Populated place in Atlantic County, New Jersey, US

Absecon Highlands is an unincorporated community and census-designated place (CDP) in Atlantic County, in the U.S. state of New Jersey. It is in the eastern part of the county, in southern Galloway Township. It is bordered to the south by the city of Absecon and to the east by Reeds Bay, a tidal water body the connects to the Atlantic Ocean through Broad Creek and Absecon Inlet. The CDP includes the neighborhoods of Absecon Highlands, Seaview Estates, Seaview Park, Conovertown, and Holly Brook. As of the 2020 census, Absecon Highlands had a population of 1,414.

U.S. Route 9 (New York Road) is the main road through the community; it leads north 7 mi to the Garden State Parkway in Port Republic and south through Absecon 4 mi to the Atlantic City Expressway in Pleasantville.
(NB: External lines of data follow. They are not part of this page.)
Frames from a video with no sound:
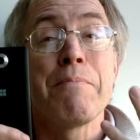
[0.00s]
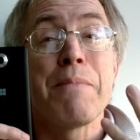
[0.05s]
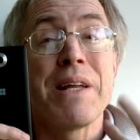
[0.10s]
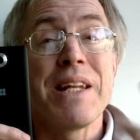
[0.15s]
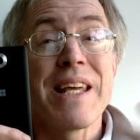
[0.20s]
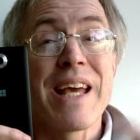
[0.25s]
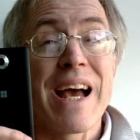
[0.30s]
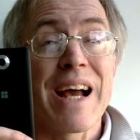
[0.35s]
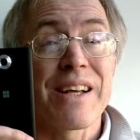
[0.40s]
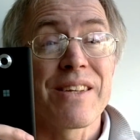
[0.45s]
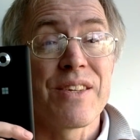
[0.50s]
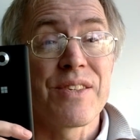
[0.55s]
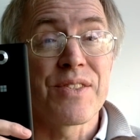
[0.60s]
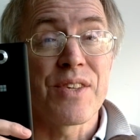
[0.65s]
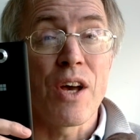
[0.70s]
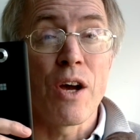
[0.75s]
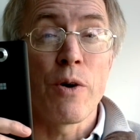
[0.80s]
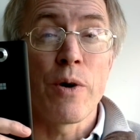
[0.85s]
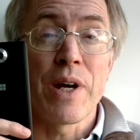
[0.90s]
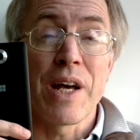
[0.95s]
many-axis
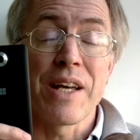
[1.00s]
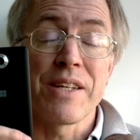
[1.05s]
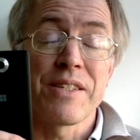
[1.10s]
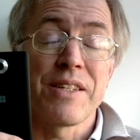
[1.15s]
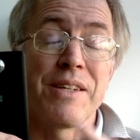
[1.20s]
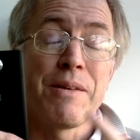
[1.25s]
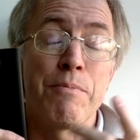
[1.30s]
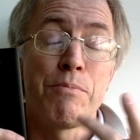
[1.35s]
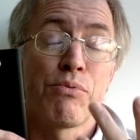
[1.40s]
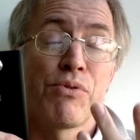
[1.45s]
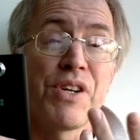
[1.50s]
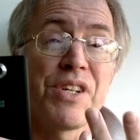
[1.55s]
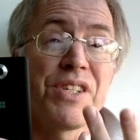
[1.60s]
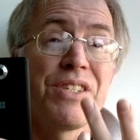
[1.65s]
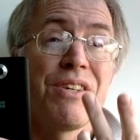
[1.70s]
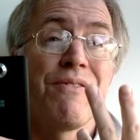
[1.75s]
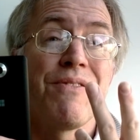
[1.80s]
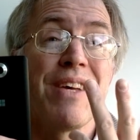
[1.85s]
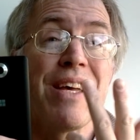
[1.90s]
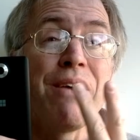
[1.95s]
OIS and
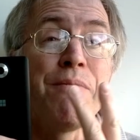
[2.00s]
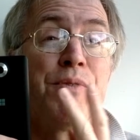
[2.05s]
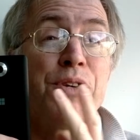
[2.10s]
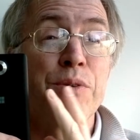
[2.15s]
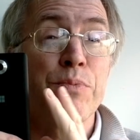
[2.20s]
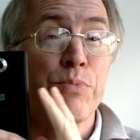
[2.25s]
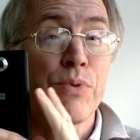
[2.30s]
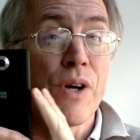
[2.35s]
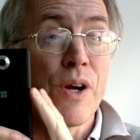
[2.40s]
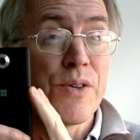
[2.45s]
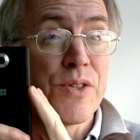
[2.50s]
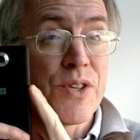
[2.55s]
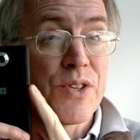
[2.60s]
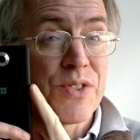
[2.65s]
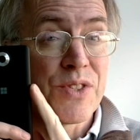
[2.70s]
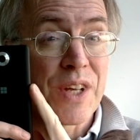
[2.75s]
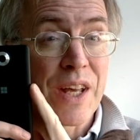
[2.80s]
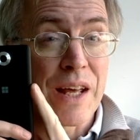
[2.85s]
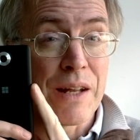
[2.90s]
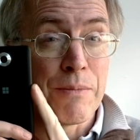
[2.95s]
impressive image
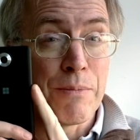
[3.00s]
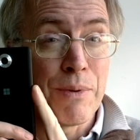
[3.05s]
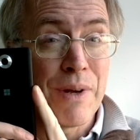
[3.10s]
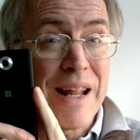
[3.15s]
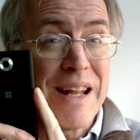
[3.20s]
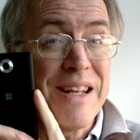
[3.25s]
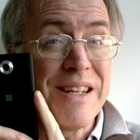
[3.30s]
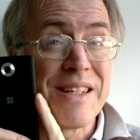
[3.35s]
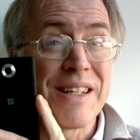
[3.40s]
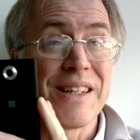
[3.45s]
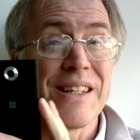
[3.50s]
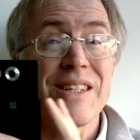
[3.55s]
processing and blending,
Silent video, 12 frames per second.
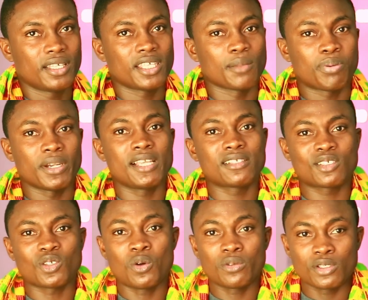He plays
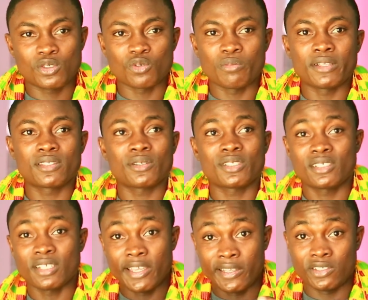his own instrumentals.
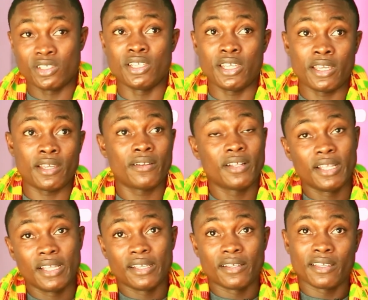He's an engineer.
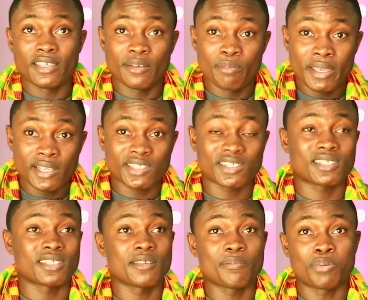He
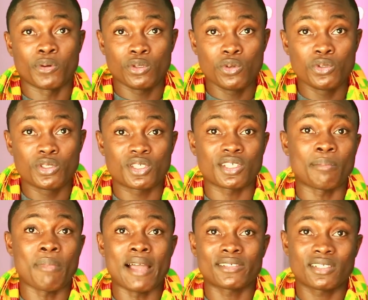makes, he produces
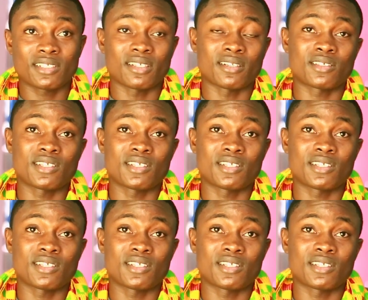and masters at the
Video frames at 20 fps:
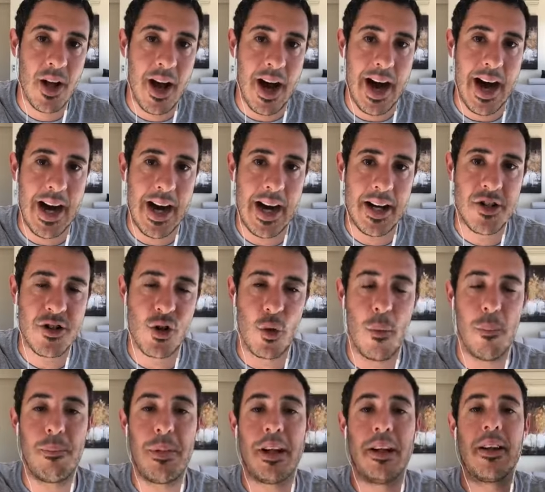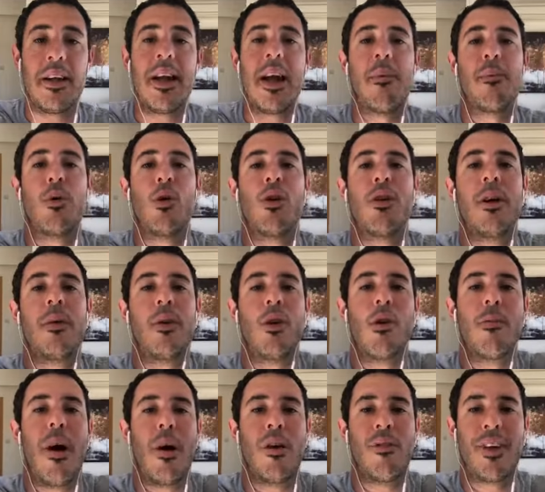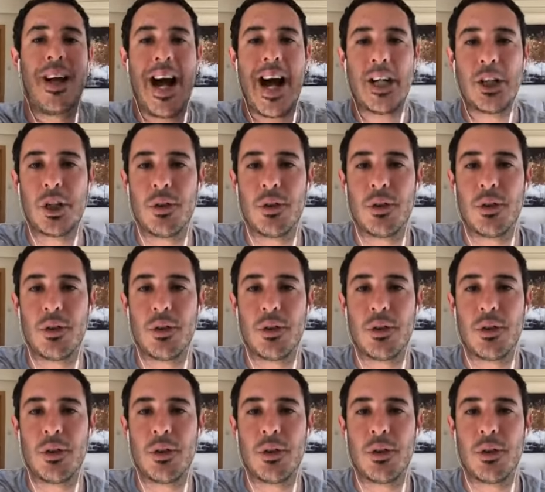And so building up your amount of cash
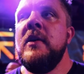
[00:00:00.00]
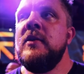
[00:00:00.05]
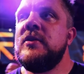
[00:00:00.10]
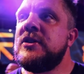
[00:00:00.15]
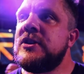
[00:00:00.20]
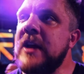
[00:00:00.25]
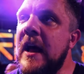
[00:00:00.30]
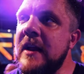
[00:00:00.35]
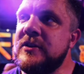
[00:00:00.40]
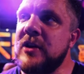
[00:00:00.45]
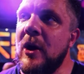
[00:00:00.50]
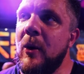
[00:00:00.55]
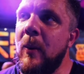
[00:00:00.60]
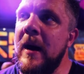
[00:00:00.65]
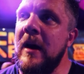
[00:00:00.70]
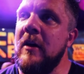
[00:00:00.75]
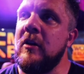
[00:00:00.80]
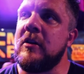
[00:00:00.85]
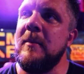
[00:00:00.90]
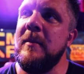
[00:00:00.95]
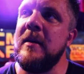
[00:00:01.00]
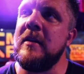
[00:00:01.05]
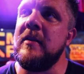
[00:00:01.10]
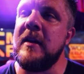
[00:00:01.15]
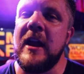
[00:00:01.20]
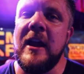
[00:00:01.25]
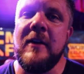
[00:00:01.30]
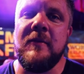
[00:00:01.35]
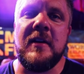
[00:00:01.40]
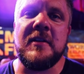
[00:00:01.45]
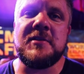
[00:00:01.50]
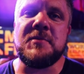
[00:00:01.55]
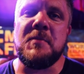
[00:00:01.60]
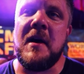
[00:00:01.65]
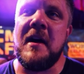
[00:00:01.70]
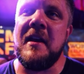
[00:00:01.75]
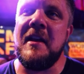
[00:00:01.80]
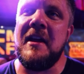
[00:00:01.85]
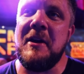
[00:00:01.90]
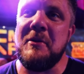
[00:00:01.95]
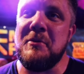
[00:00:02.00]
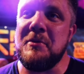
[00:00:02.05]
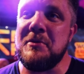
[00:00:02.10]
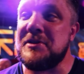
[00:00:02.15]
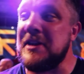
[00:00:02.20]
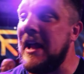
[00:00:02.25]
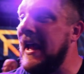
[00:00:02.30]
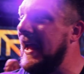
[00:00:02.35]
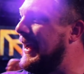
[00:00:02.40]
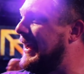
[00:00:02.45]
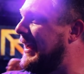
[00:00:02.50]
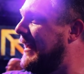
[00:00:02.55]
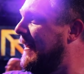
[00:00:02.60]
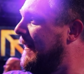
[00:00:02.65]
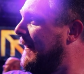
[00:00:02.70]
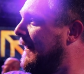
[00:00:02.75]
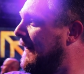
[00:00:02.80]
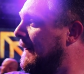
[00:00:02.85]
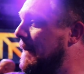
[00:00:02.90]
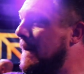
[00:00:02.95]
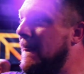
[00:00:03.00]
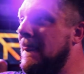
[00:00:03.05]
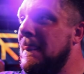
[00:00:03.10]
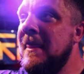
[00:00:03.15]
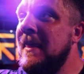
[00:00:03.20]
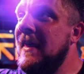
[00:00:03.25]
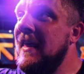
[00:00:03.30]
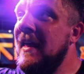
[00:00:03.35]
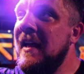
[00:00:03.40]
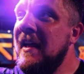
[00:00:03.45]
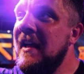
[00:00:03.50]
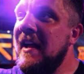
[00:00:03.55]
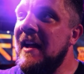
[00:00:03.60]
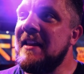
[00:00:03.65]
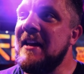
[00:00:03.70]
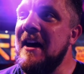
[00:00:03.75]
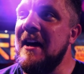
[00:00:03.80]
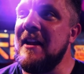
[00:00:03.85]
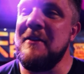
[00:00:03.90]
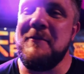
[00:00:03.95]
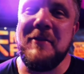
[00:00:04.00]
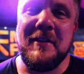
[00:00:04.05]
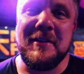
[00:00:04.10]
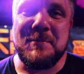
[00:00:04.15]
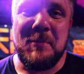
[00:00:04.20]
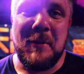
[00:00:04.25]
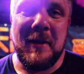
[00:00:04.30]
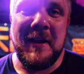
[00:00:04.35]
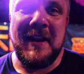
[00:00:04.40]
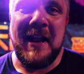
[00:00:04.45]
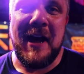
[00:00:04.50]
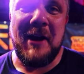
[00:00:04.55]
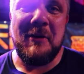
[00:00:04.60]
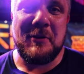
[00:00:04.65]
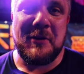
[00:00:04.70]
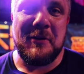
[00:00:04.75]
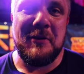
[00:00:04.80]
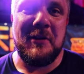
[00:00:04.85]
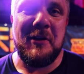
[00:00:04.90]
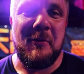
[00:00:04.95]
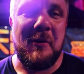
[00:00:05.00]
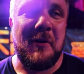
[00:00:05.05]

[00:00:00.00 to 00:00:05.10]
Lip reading: Such a welcoming they gave us, man. It was like, I can't even explain how good it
The community was first listed as a CDP prior to the 2020 census.

==Demographics==

Absecon Highlands was first listed as a census designated place in the 2020 U.S. census.

Historical population
| Census | Pop. | Note | %± |
| 2020 | 1,414 |  | — |
U.S. Decennial Census 1990 2000 2010 2020

===2020 census===

Absecon Highlands CDP, New Jersey – Racial and ethnic composition Note: the US Census treats Hispanic/Latino as an ethnic category. This table excludes Latinos from the racial categories and assigns them to a separate category. Hispanics/Latinos may be of any race.
| Race / Ethnicity (NH = Non-Hispanic) | Pop 2020 | % 2020 |
|---|---|---|
| White alone (NH) | 941 | 66.55% |
| Black or African American alone (NH) | 70 | 4.95% |
| Native American or Alaska Native alone (NH) | 1 | 0.07% |
| Asian alone (NH) | 125 | 8.84% |
| Pacific Islander alone (NH) | 1 | 0.07% |
| Other Race alone (NH) | 4 | 0.28% |
| Mixed race or Multiracial (NH) | 73 | 5.16% |
| Hispanic or Latino (any race) | 199 | 14.07% |
| Total | 1,414 | 100.00% |

==Education==
The CDP is within two school districts: Galloway Township School District (elementary) and Greater Egg Harbor Regional High School District. The zoned high school for Galloway Township is Absegami High School, which is a part of the Greater Egg Harbor district.